Если иезуиты сами рвутся расчищать грязные дыры мироустройства, Бог им в помощь. Нунций вздохнул, устроился в своем мягком кресле поудобнее и постарался выбросить коадъютора ордена Иисуса, ничтожного Игнация, из головы.


Киево-Печерская лавра

9 октября 1604 года

Некрасивому юноше, называющему себя царевичем Димитрием, внезапно захотелось наружу, на свежий воздух. Ибо едва ли не кожей и уж точно тонкой материей в ушах ощутил он, как давят на него десятки саженей земли, нависающие над узкой рукотворной пещерой. Пусть, как объяснил ему отец Лазарь, киево-печерский келарь, Бог создал Печерскую гору из почвы светлой, легкой и твердой, в которой копать не трудно, тем более если помолиться сперва святым отцам Антонию и Феодосию, а подпорок, как, например, в силезских подземных рудниках, тут вовсе не требуется. Пусть нечего здесь бояться — душа его стремилась на волю, под скудное октябрьское солнышко.

А тут еще вой. Ухающий, содрогающийся какой-то и с каждым мгновением все большую наводящий тоску. Не то волчий, не то собачий, а если собачий, то не ученая ли собака воет? Рассказывали ведь ему про собаку, умевшую протявкать несколько слов по-немецки. И в этом вое человеческое слышится — когда «Не виновен!», когда «Помоги!».

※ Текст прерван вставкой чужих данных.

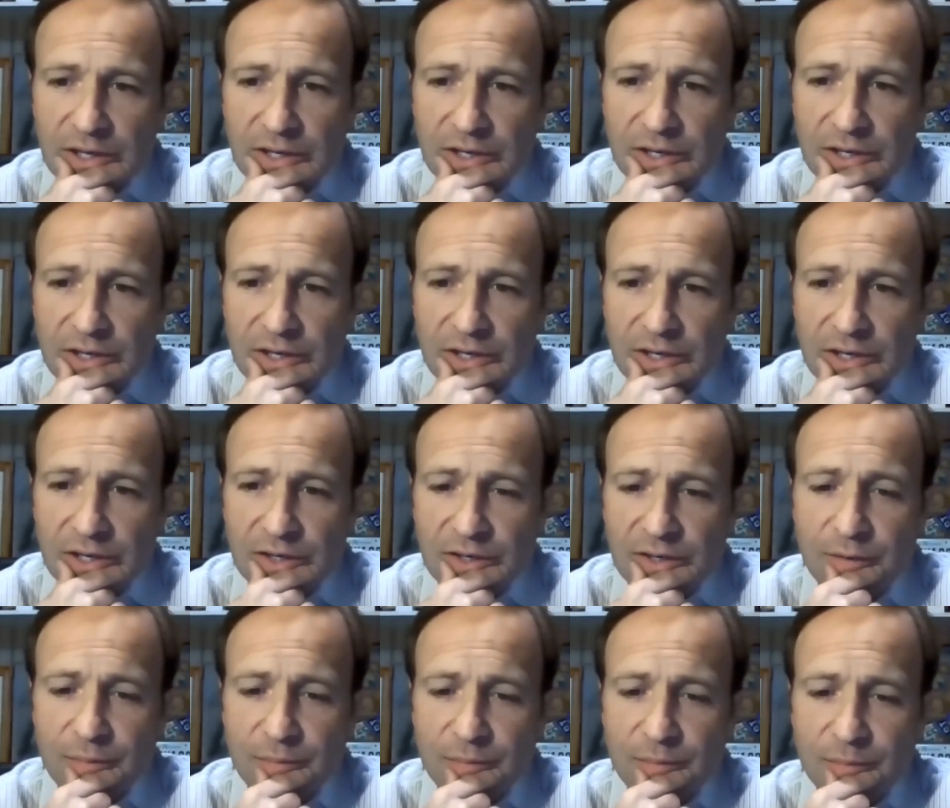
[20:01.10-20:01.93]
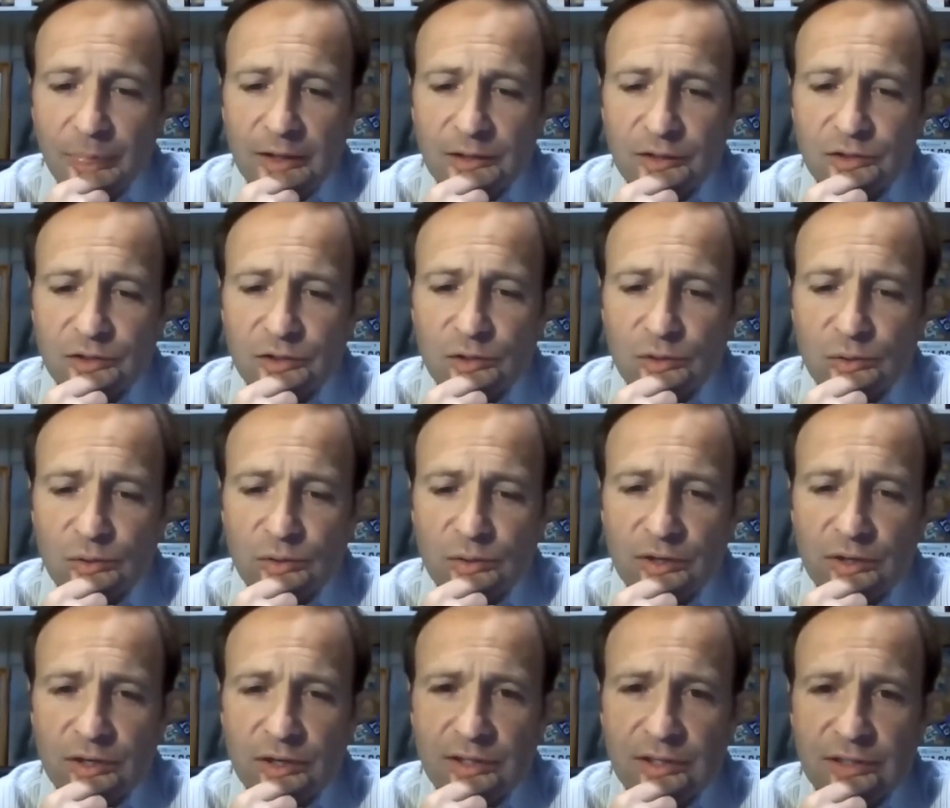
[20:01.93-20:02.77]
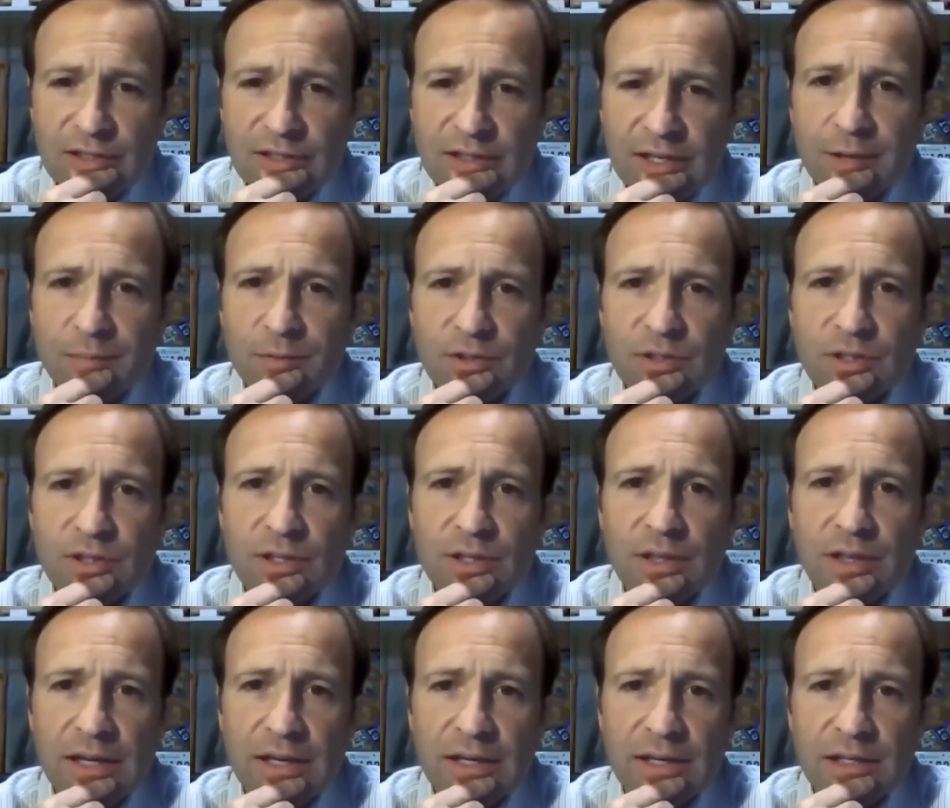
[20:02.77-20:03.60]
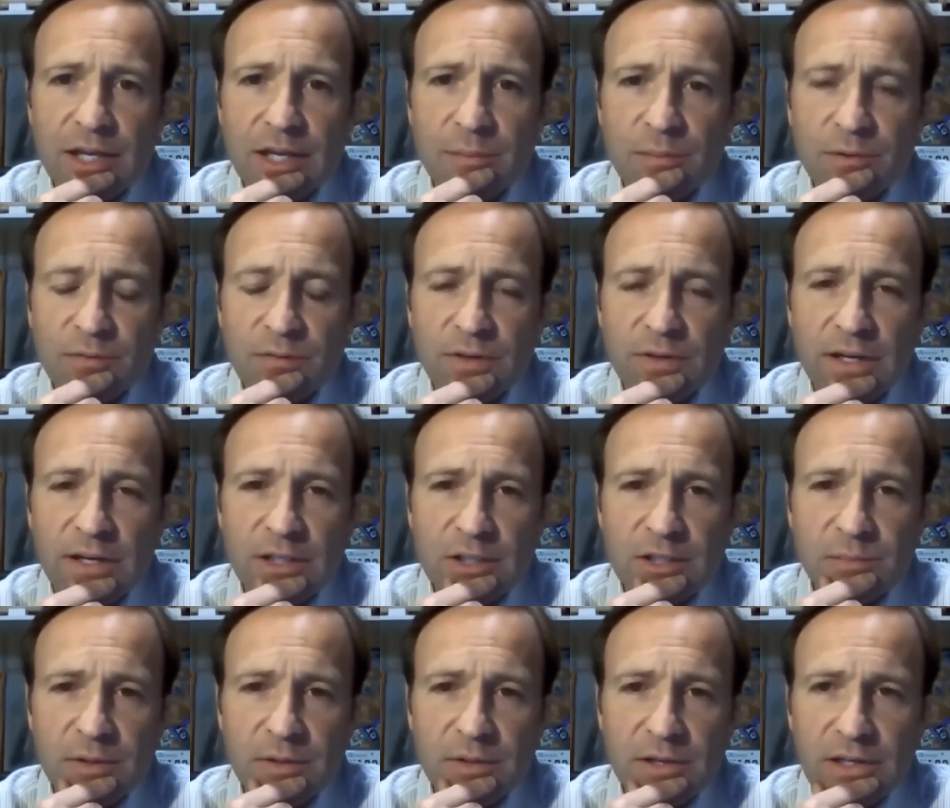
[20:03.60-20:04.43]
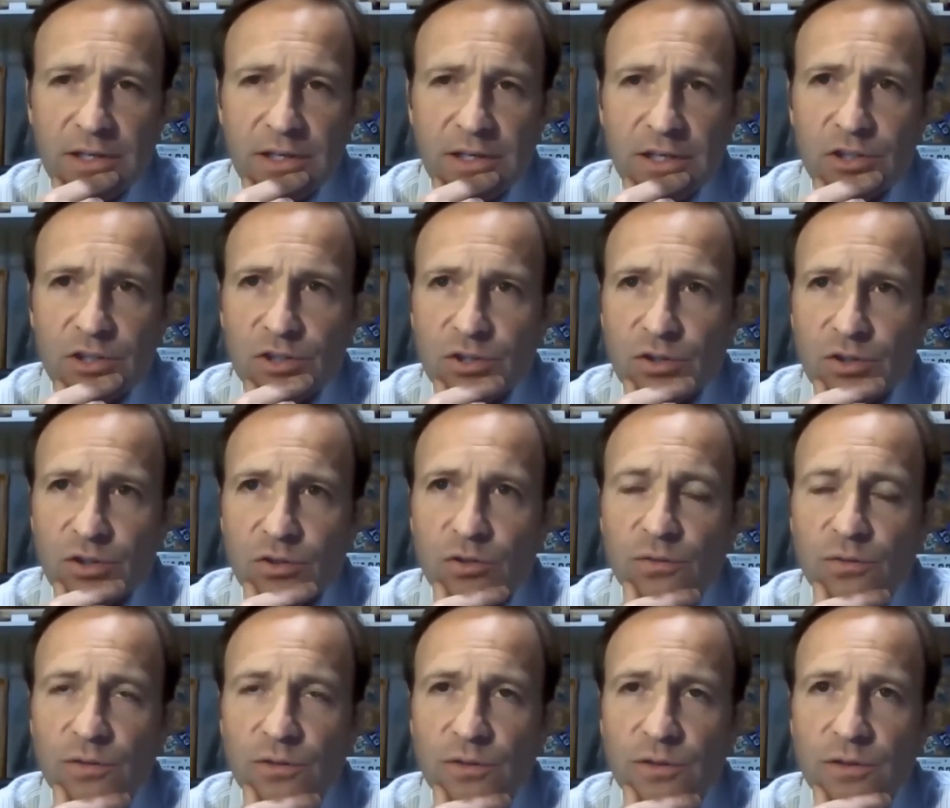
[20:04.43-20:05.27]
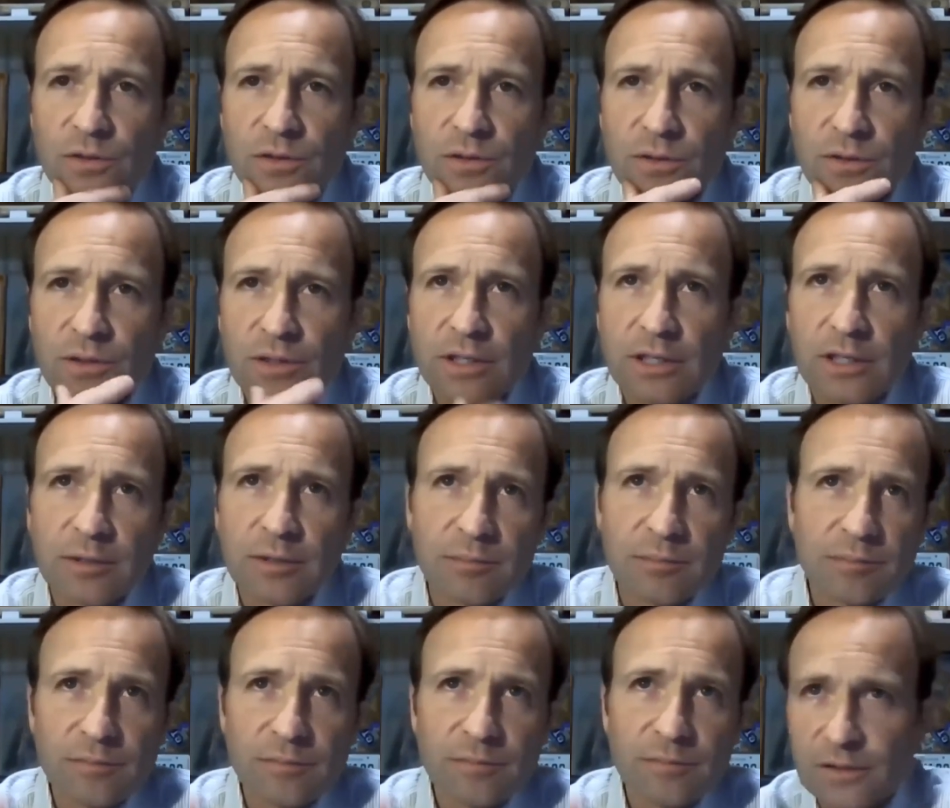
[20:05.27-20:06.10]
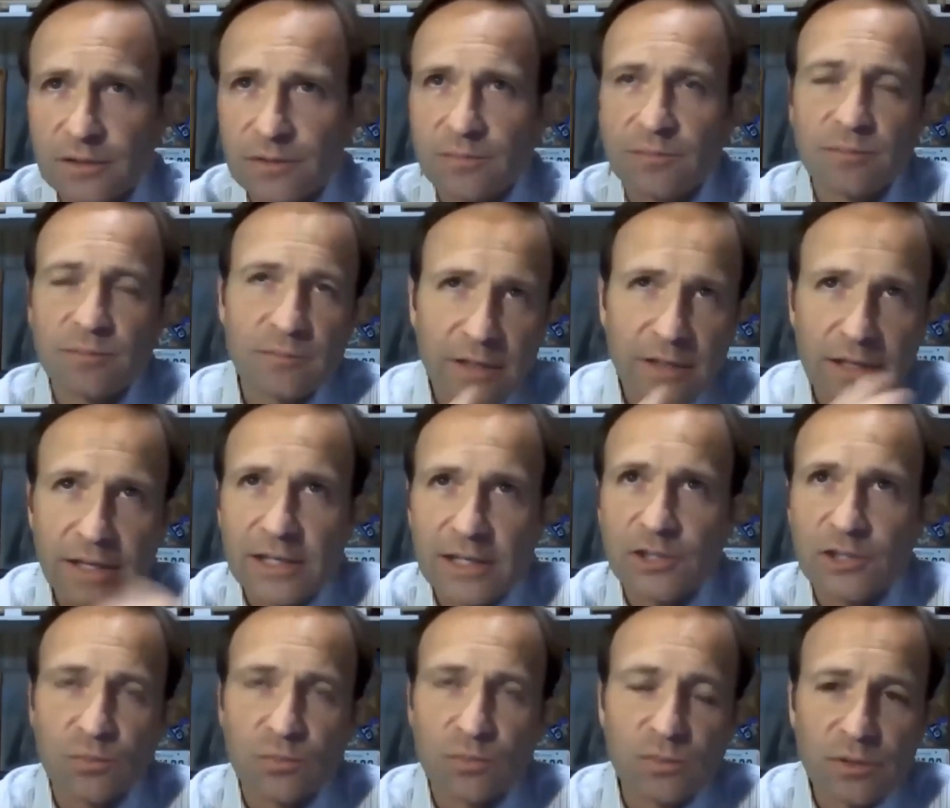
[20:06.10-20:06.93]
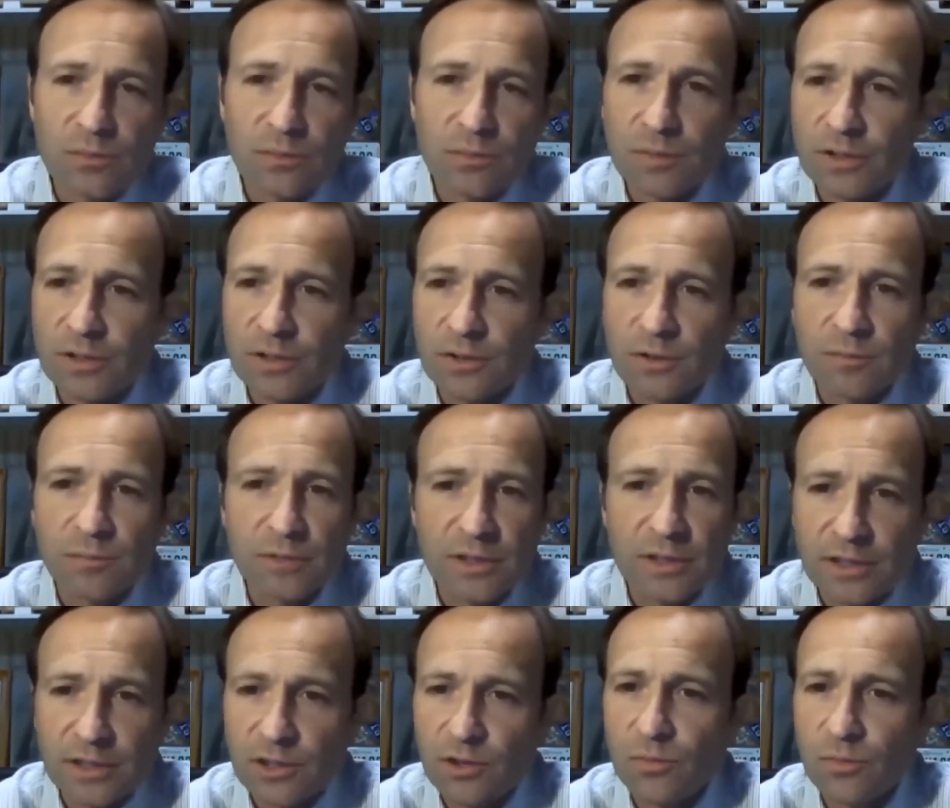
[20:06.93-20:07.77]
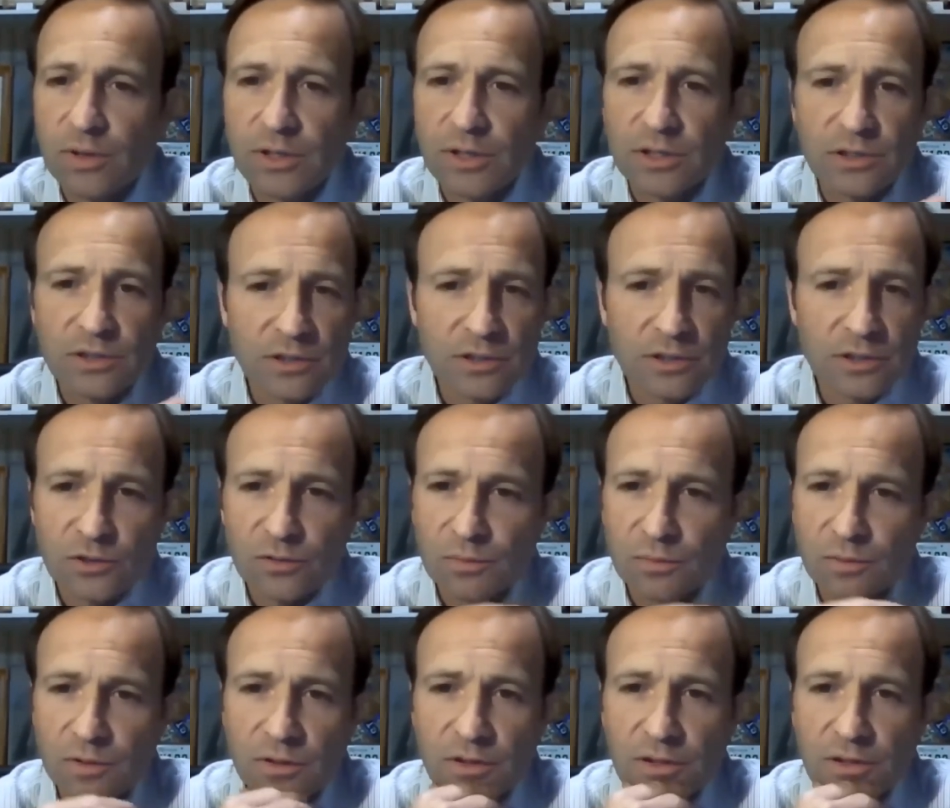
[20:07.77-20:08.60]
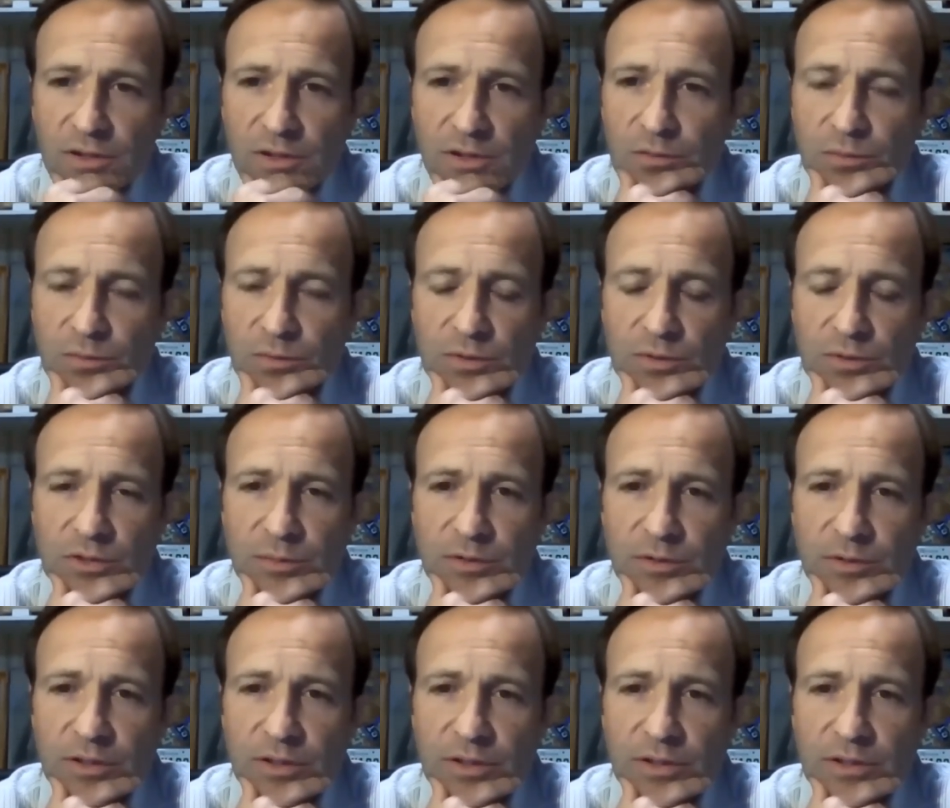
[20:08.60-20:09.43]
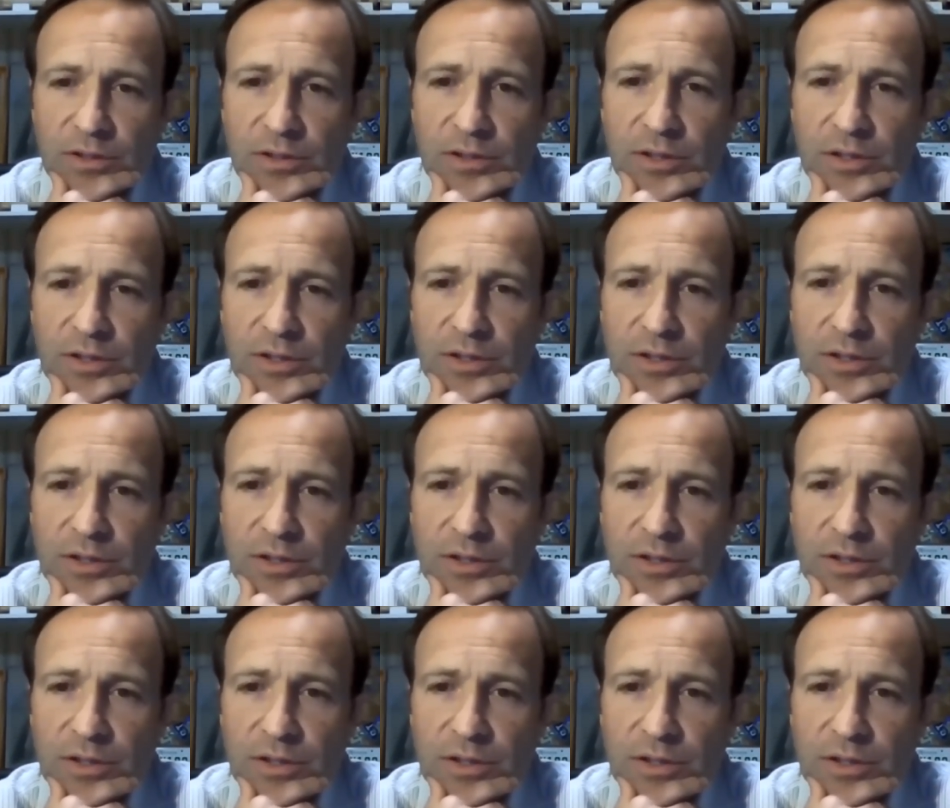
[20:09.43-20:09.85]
And so in establishing that type of an expectation over just last week when he took media questions with some of the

Невысокий юноша остановился. Шедший вслед за ним доверенный его слуга Мишка Молчанов ткнулся в спину своего государя и едва не сбил у него с головы (подбородком, наверное) роскошный бархатный берет, последний модный писк столичного Кракова. Проводник, келарь отец Лазарь, тоже остановился, однако повернулся к знатному гостю не сразу. А тогда открылась и свеча, ранее заслоненная его широкой черной спиной. Сразу посветлело.